Gil Brandão: a história do ilustrador que democratizou o corte e costura no Brasil
Em uma época em que o acesso à moda era limitado, conheça Gil Brandão, um dos grandes nomes da História da Moda no Brasil.
Uma das figuras mais icônicas do desenvolvimento do setor da moda no Brasil foi Gil Brandão, o ilustrador e modelista que ajudou a promover a cultura do “faça você mesma” a partir da publicação de um material especializado no corte e costura.

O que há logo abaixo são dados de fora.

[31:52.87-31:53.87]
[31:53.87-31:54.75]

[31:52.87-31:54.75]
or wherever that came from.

Como temos explorado aqui no Fashion Bubbles, o setor da moda no Brasil foi criado e desenvolvido por inúmeras instituições e personalidades. Dentre elas, a butique carioca Casa Canadá, a fábrica de tecidos Rhodia, o ilustrador Alceu Penna e o estilo mais brasileiro de Dener Pamplona de Abreu.

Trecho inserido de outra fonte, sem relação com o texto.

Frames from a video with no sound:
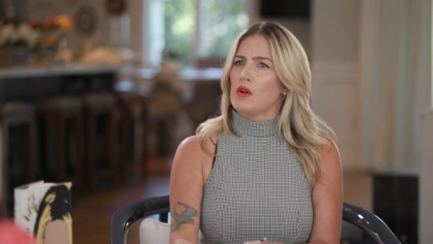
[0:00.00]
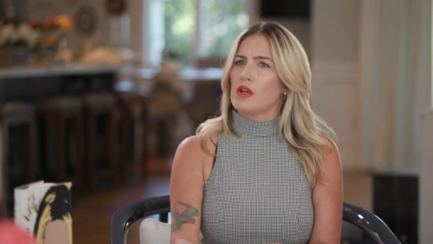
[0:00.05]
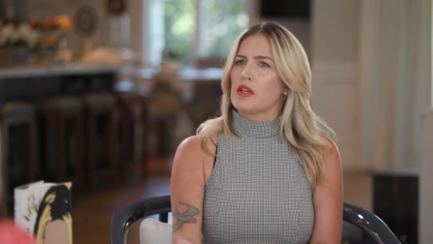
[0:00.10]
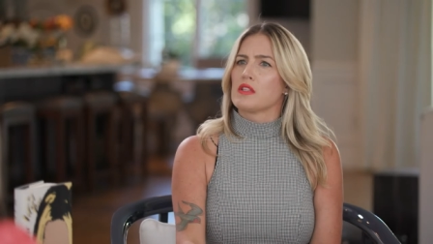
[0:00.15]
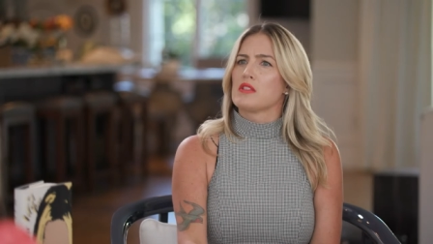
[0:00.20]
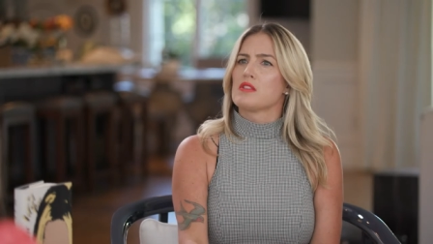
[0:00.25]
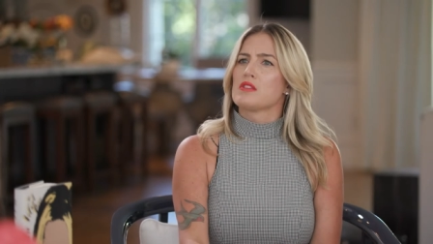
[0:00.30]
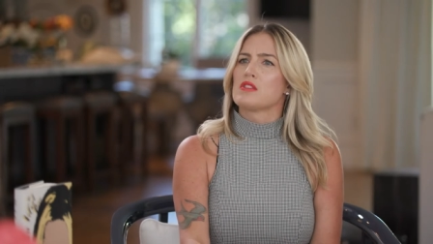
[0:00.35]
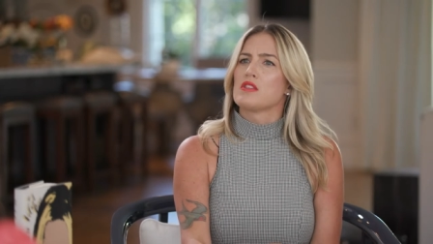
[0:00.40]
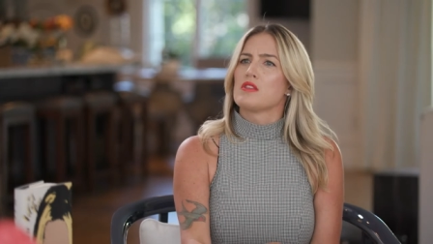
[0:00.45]
I
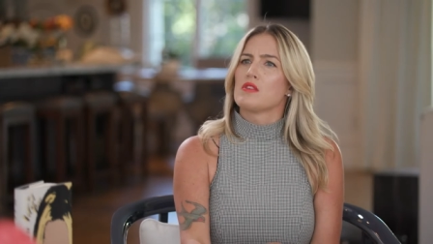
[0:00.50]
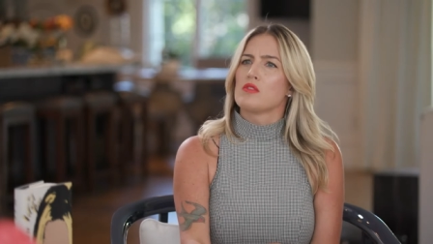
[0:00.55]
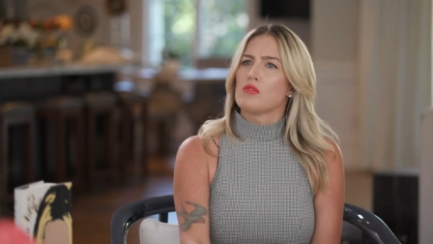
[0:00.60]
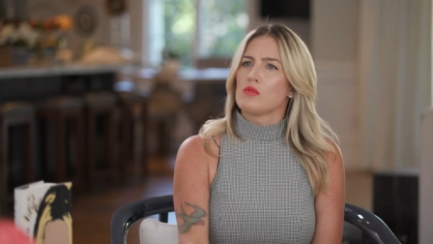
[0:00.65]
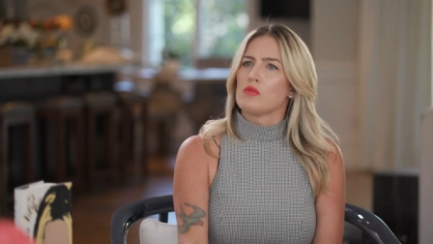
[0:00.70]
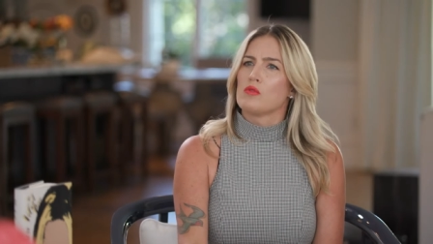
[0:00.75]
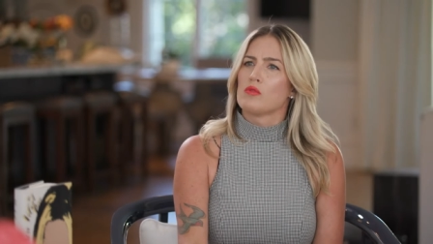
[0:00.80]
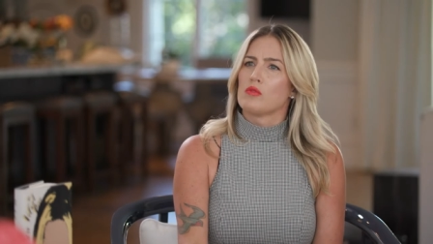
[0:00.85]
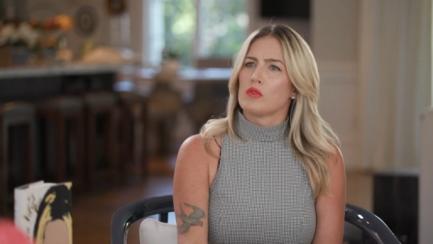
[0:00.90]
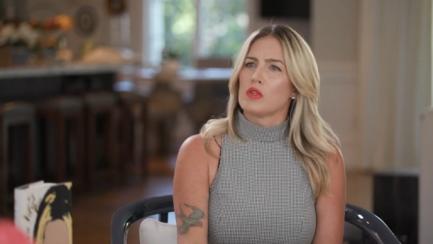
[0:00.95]
can see
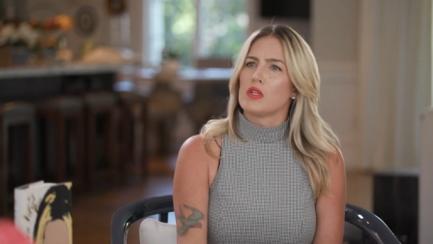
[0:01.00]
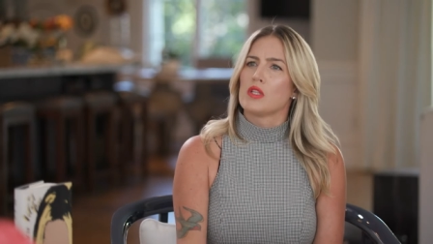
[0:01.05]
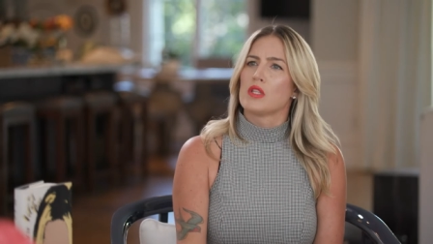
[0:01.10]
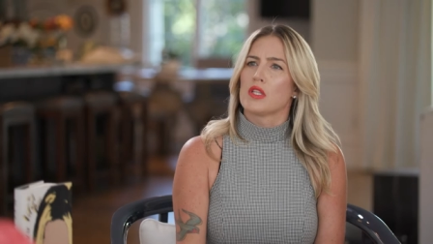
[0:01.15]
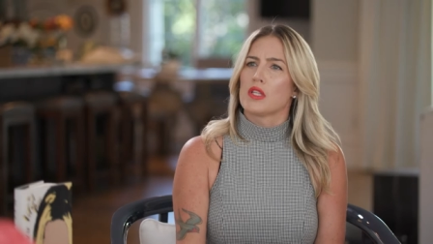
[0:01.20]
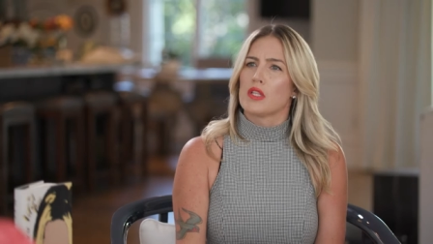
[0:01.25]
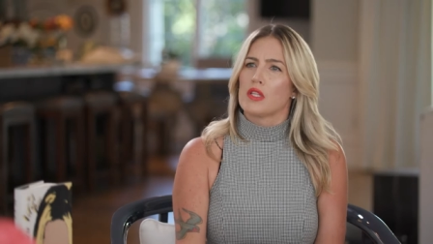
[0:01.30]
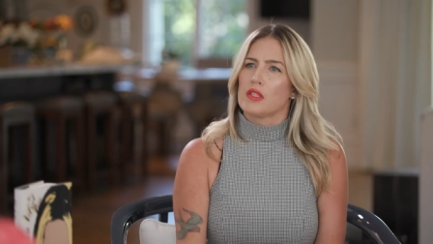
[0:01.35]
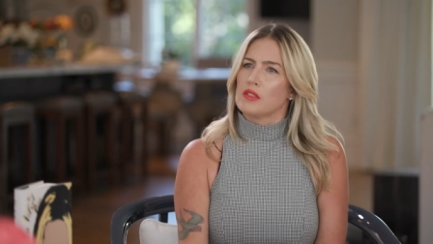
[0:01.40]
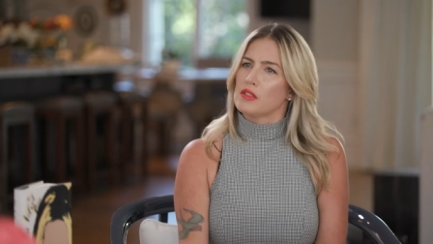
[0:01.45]
you
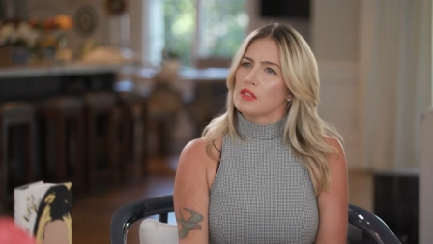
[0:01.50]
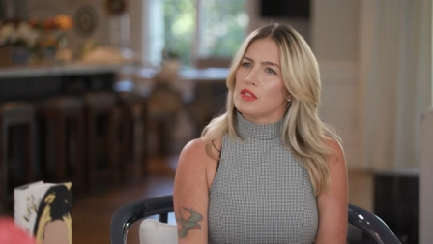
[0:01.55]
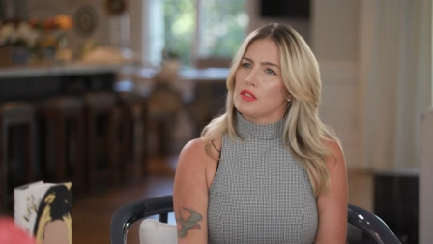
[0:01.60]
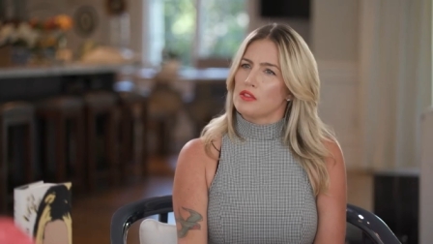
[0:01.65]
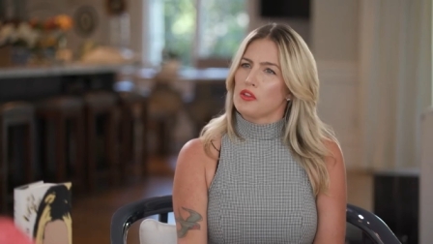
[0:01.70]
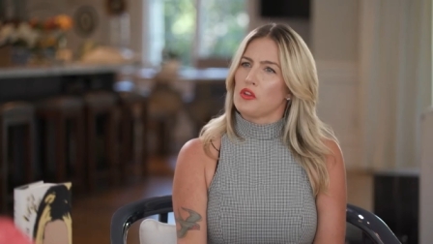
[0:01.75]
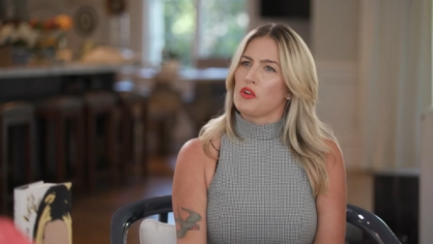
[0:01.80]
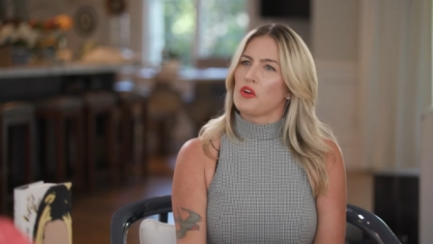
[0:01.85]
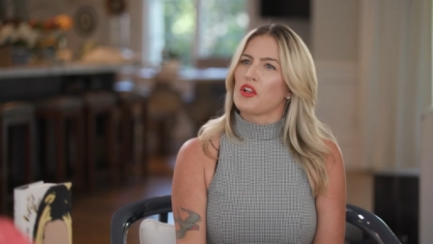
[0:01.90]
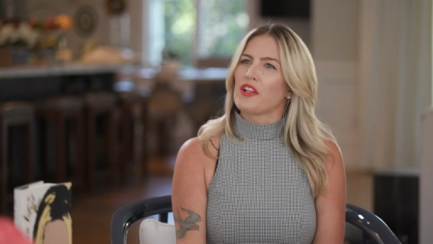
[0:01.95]

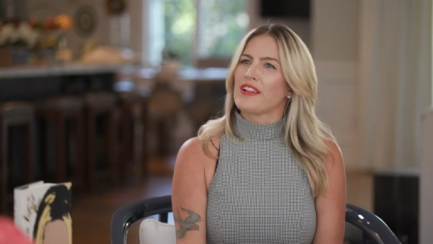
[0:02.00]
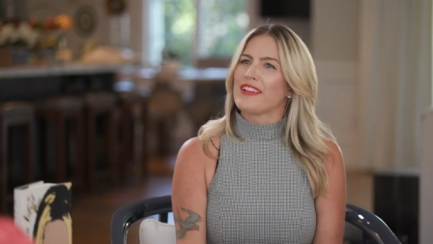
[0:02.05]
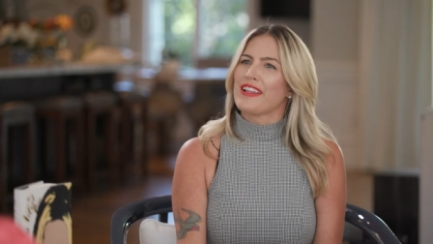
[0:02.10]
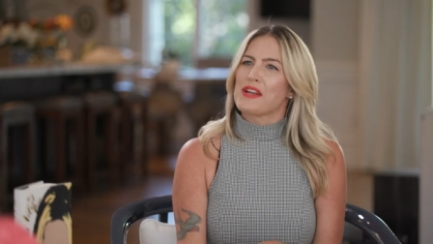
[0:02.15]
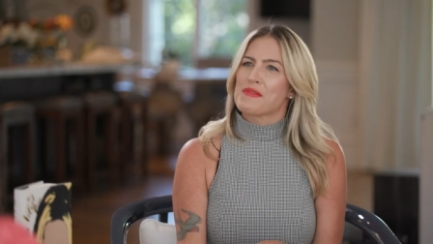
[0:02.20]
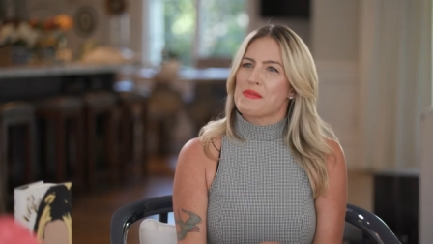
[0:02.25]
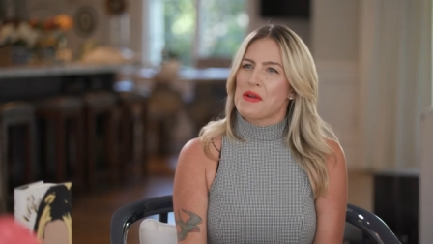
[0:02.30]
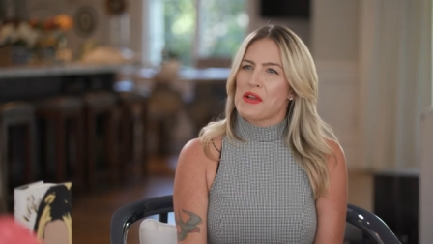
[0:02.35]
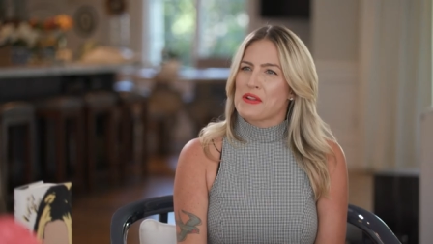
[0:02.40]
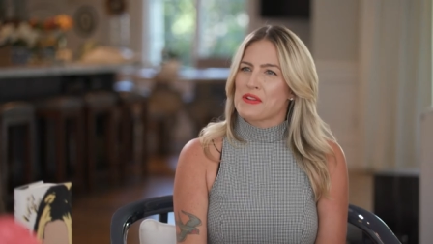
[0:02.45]
learning a
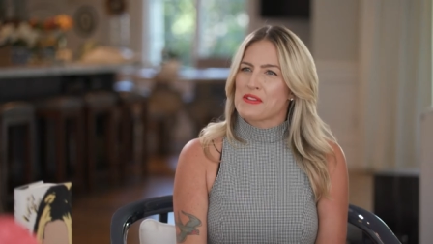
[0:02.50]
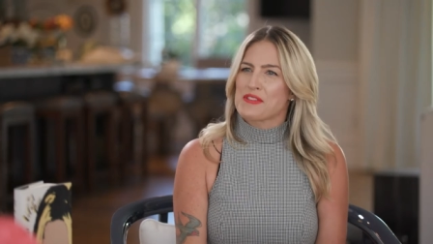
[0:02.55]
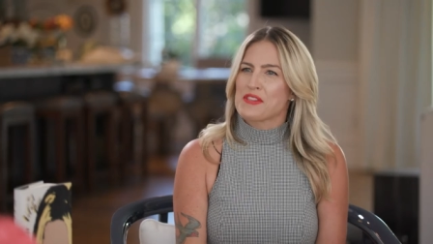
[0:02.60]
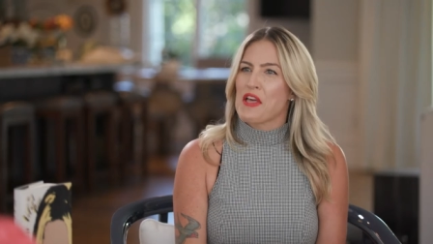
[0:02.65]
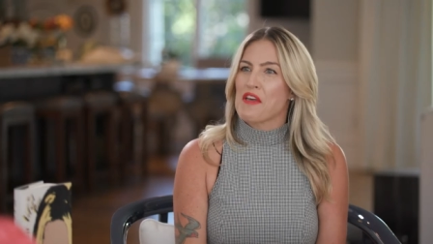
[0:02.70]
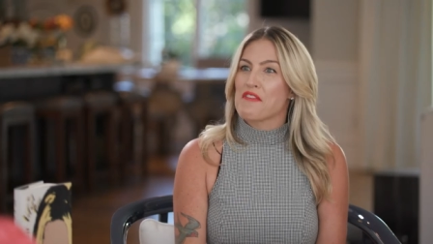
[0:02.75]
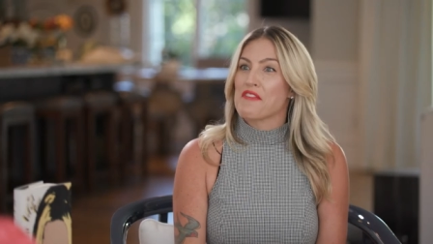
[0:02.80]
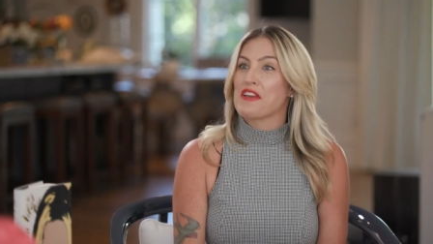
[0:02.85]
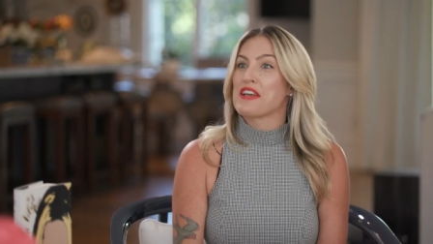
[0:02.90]
lot about yourself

Nesse sentido, acompanhando essa evolução, além da proliferação de estilistas, modelos e grifes, houve também o surgimento de uma mídia especializada em moda, que se tornou cada vez mais diversa.
Desse modo, seguindo os grandes nomes da história da moda brasileira, conheça com mais detalhes a trajetória e obra de Gil Brandão: o talentoso ilustrador e modelista que ajudou a popularizar a moda no Brasil, sendo até os dias de hoje uma referência para cursos e aprendizes de corte e costura ao redor do país.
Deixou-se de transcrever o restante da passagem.